REPUBLIKA.CO.ID, GOWA -- Penegak hukum kehutanan mengamankan seorang pelaku perdagangan satwa liar tanpa dokumen sah di Kabupaten Gowa, Sulawesi Selatan. Pihak berwenang menyita 48 ekor burung Junai Emas (Caloenas nicobarica) sebagai barang bukti.
Kasus ini berawal dari laporan masyarakat dan sebuah unggahan di media sosial yang menawarkan satwa liar di akun bisnis daring milik pelaku. Penegak hukum kemudian mengamankan terduga pelaku yang berinisial L beserta satwa yang dilindungi di kediamannya.
Dari pemeriksaan awal, L mengaku mendapatkan anakan burung dari rekan komunitas “Burung Langka” untuk dipelihara sampai dewasa sebelum dijual kembali melalui media sosial Facebook. Dalam satu tahun terakhir, pelaku mengakui telah menjual delapan ekor satwa dilindungi.
Dari alat bukti ponsel milik pelaku yang diperoleh, pihak berwenang menemukan unggahan penawaran satwa di akun media sosial milik pelaku. Keterangan saksi ahli dari Balai Besar Konservasi Sumber Daya Alam (BBKSDA) Sulawesi Selatan (Sulsel) mengonfirmasi status burung tersebut termasuk dalam Appendix I CITES (Convention on International Trade in Endangered Species).
“Balai Penegak Hukum Kehutanan Wilayah Sulawesi tetap berkomitmen melakukan penegakan hukum kepada oknum pelaku yang menampung dan memperdagangkan satwa burung yang dilindungi–terutama jaringan/sindikat antar pulau. Ini akan terus kita tindak sesuai hukum yang berlaku,” kata Kepala Balai Penegak Hukum Kehutanan Wilayah Sulawesi Ali Bahri dalam pernyataannya, Rabu (24/9/2025).
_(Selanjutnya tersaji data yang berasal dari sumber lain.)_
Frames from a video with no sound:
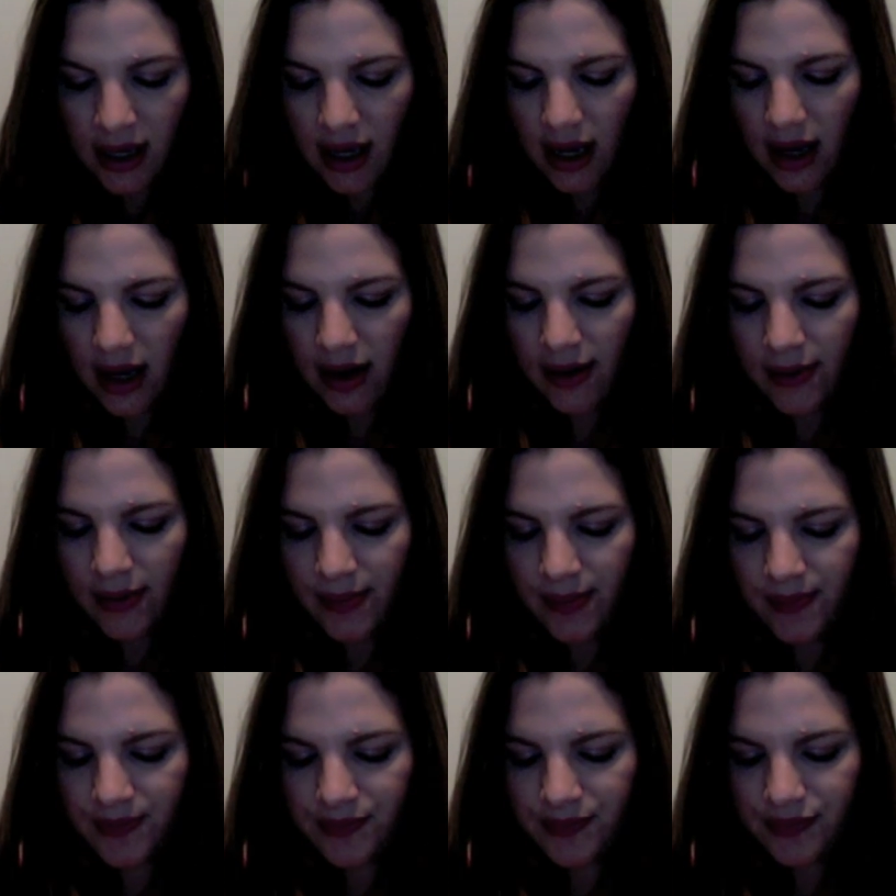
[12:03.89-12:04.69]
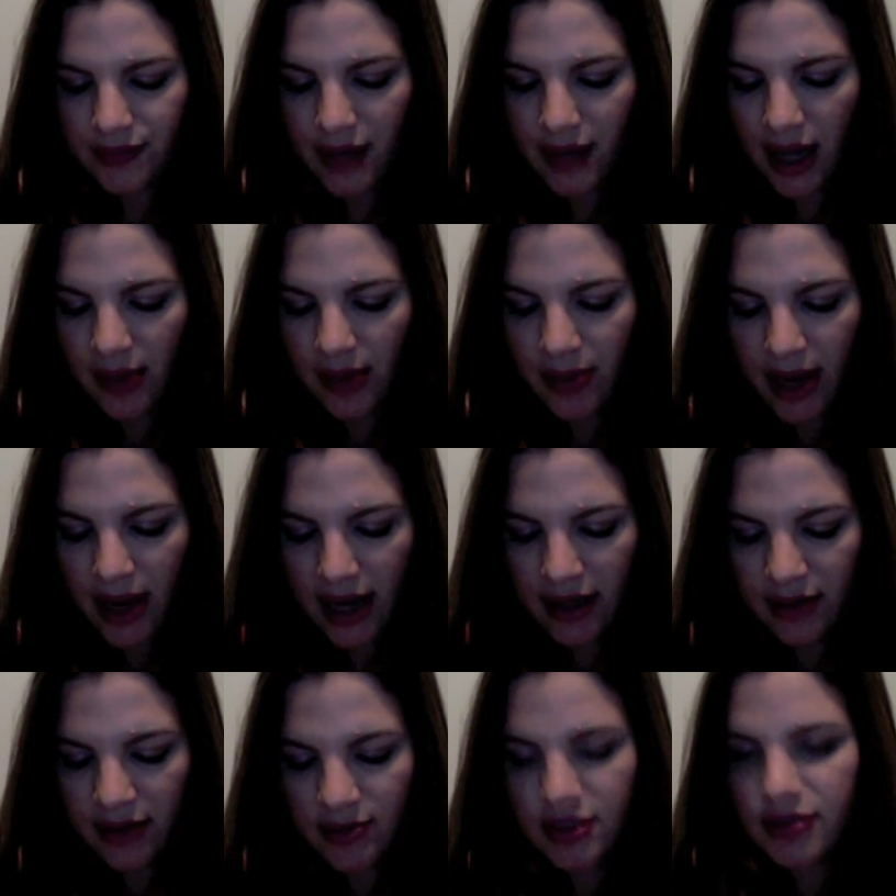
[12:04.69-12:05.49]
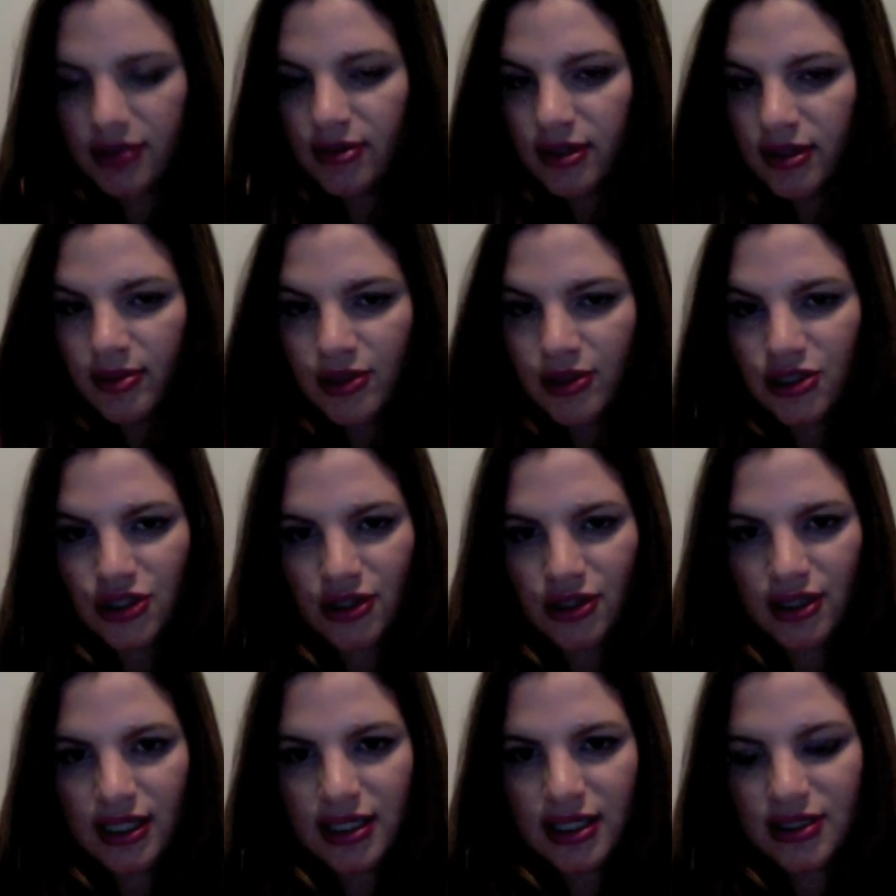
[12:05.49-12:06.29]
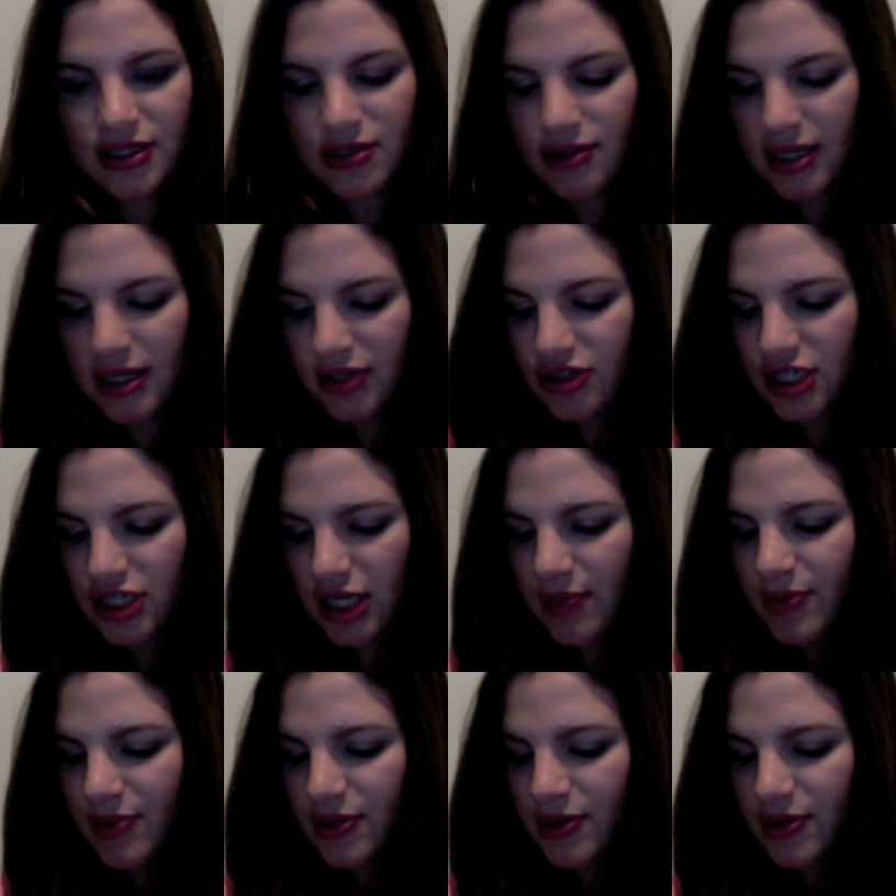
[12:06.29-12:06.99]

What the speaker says: I buy them slowly but surely because they're not cheap.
Sementara itu, Direktur Jenderal Penegakan Hukum Kehutanan Dwi Januanto Nugroho mengatakan, kasus ini terungkap atas kerja sama antara lembaga lembaga penegak hukum dan dukungan masyarakat sebagai pengawas sukarela yang peduli terhadap kelestarian satwa-satwa dilindungi yang dimiliki oleh negara Indonesia. Ia menegaskan Kementerian Kehutanan berkomitmen memberantas kejahatan pidana kehutanan termasuk kejahatan peredaran tumbuhan dan satwa liar dilindungi.
"Satwa-satwa dilindungi ini memiliki nilai kekayan yang tak terhingga karena setiap kepunahan satu spesies saja merupakan kerugian besar bagi kekayaan keanekaragaman hayati Indonesia," kata Dwi.
Berdasarkan gelar perkara bersama Korwas PPNS Polda Sulsel, status L yang berusia 44 tahun ditingkatkan menjadi tersangka. Tersangka dijerat dengan Undang-Undang Republik Indonesia tentang Konservasi Sumber Daya Alam Hayati dan Ekosistemnya (KSDAE). Tersangka terancam dengan hukuman pidana paling lama 15 tahun dan denda maksimal Rp. 5 miliar.
Saat ini, tersangka ditahan di Direktorat Tahanan dan Barang Bukti (Dittahti) Polda Sulsel untuk proses penyidikan lebih lanjut. Seluruh satwa yang diamankan dititiprawatkan ke BBKSDA Sulsel untuk penanganan medis, perawatan, dan upaya rehabilitasi sesuai standar konservasi.